-- Requirement --
Every record here must be copied exactly, except for the images it holds.

++++ Dataset extract

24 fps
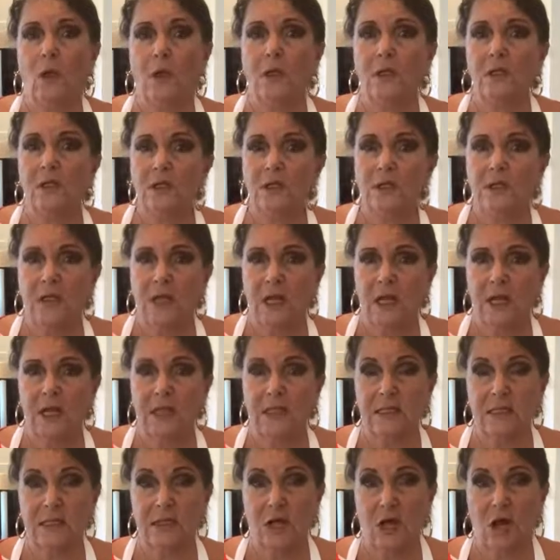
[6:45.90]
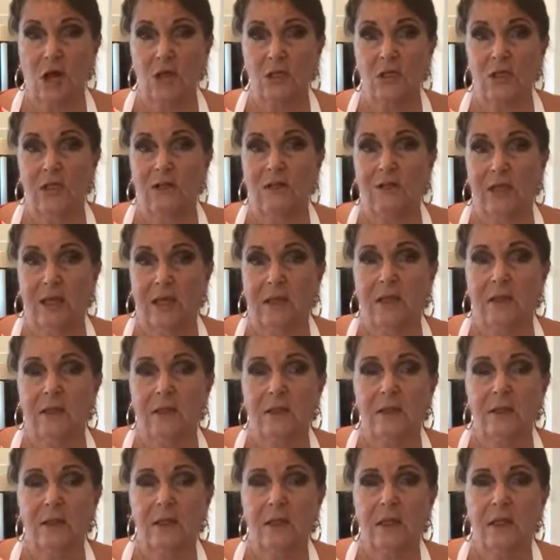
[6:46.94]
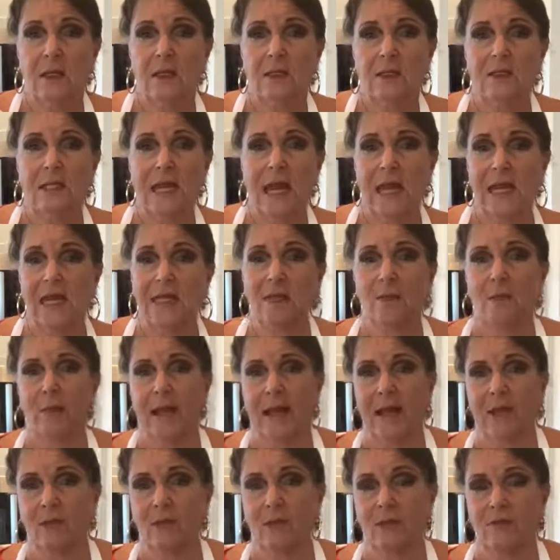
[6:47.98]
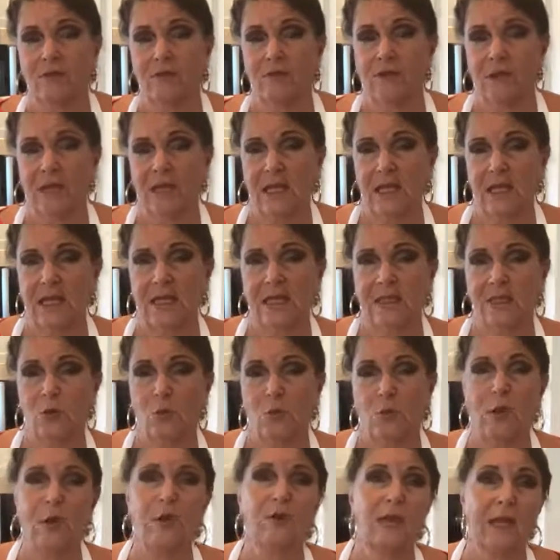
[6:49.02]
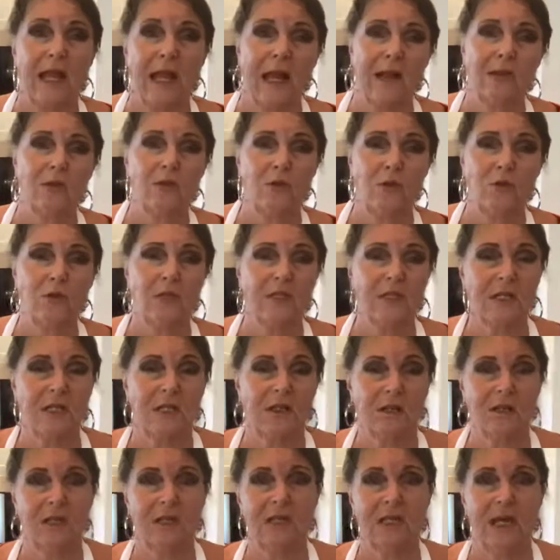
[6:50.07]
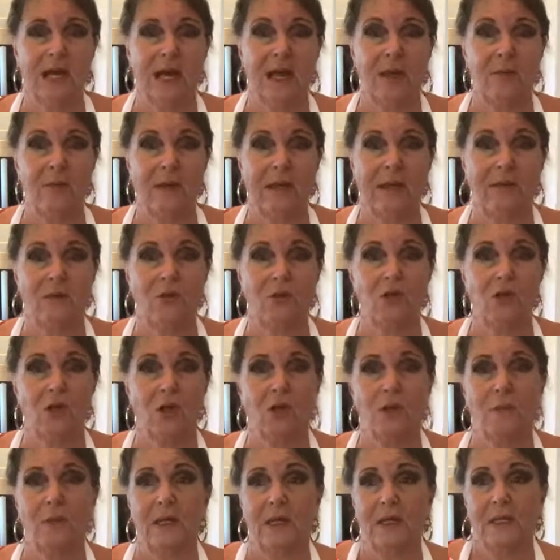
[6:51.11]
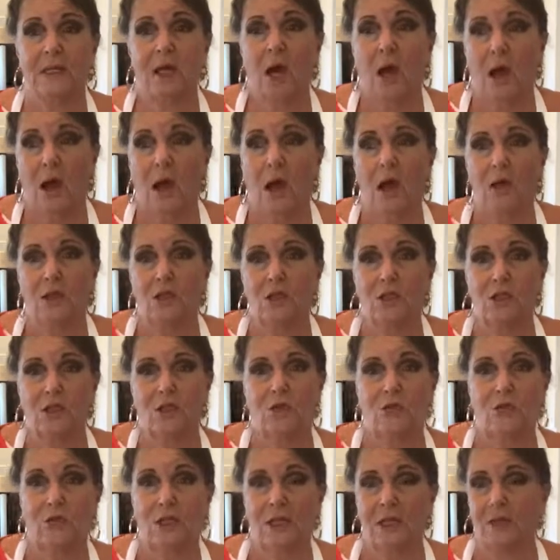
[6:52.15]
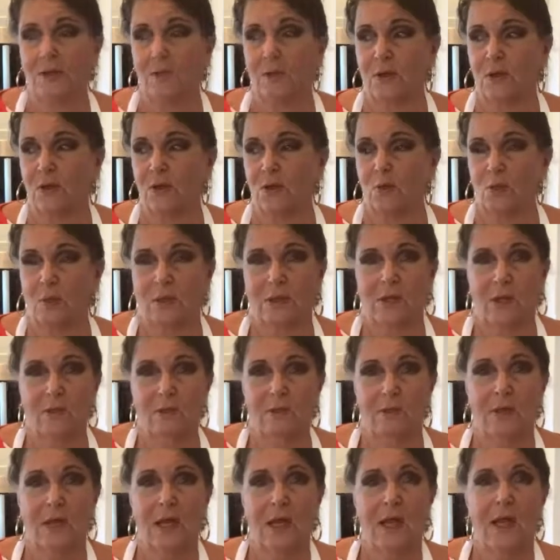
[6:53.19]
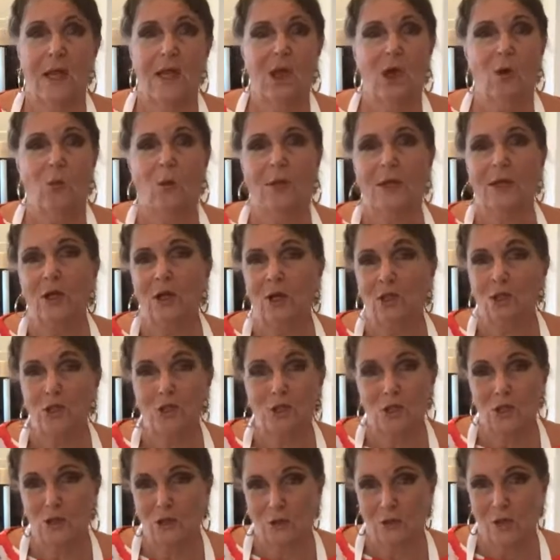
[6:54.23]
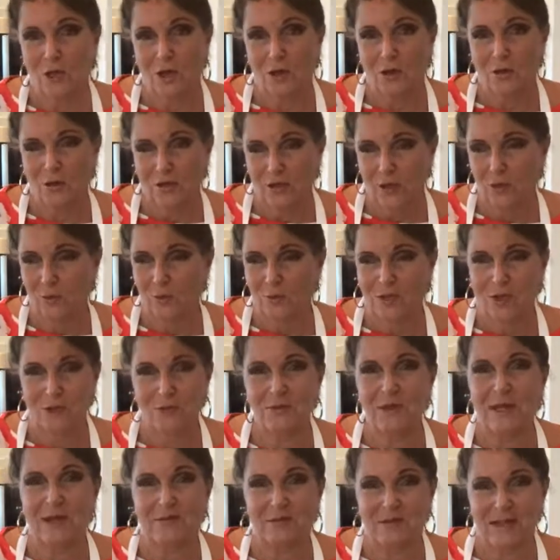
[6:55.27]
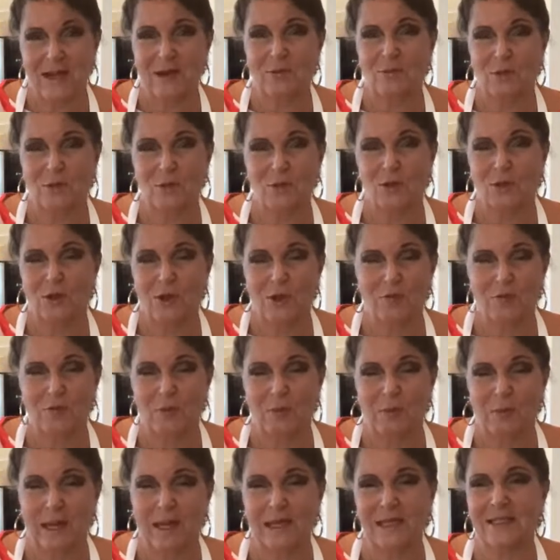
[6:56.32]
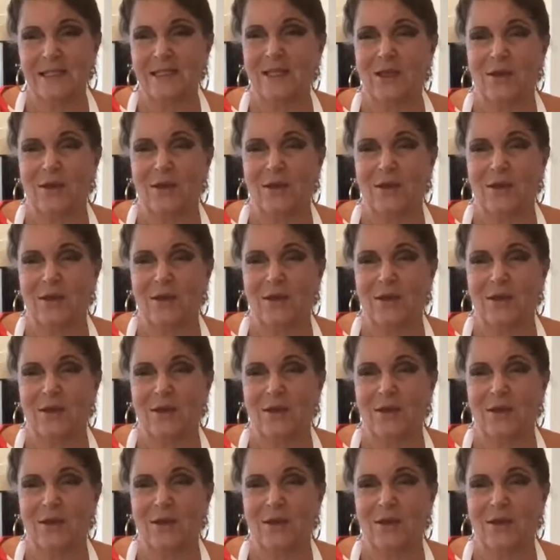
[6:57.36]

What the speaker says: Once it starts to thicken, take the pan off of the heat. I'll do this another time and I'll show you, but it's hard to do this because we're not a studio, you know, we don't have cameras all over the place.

++++++++

-- Written response --
24 fps
[6:45.90]
[6:46.94]
[6:47.98]
[6:49.02]
[6:50.07]
[6:51.11]
[6:52.15]
[6:53.19]
[6:54.23]
[6:55.27]
[6:56.32]
[6:57.36]

What the speaker says: Once it starts to thicken, take the pan off of the heat. I'll do this another time and I'll show you, but it's hard to do this because we're not a studio, you know, we don't have cameras all over the place.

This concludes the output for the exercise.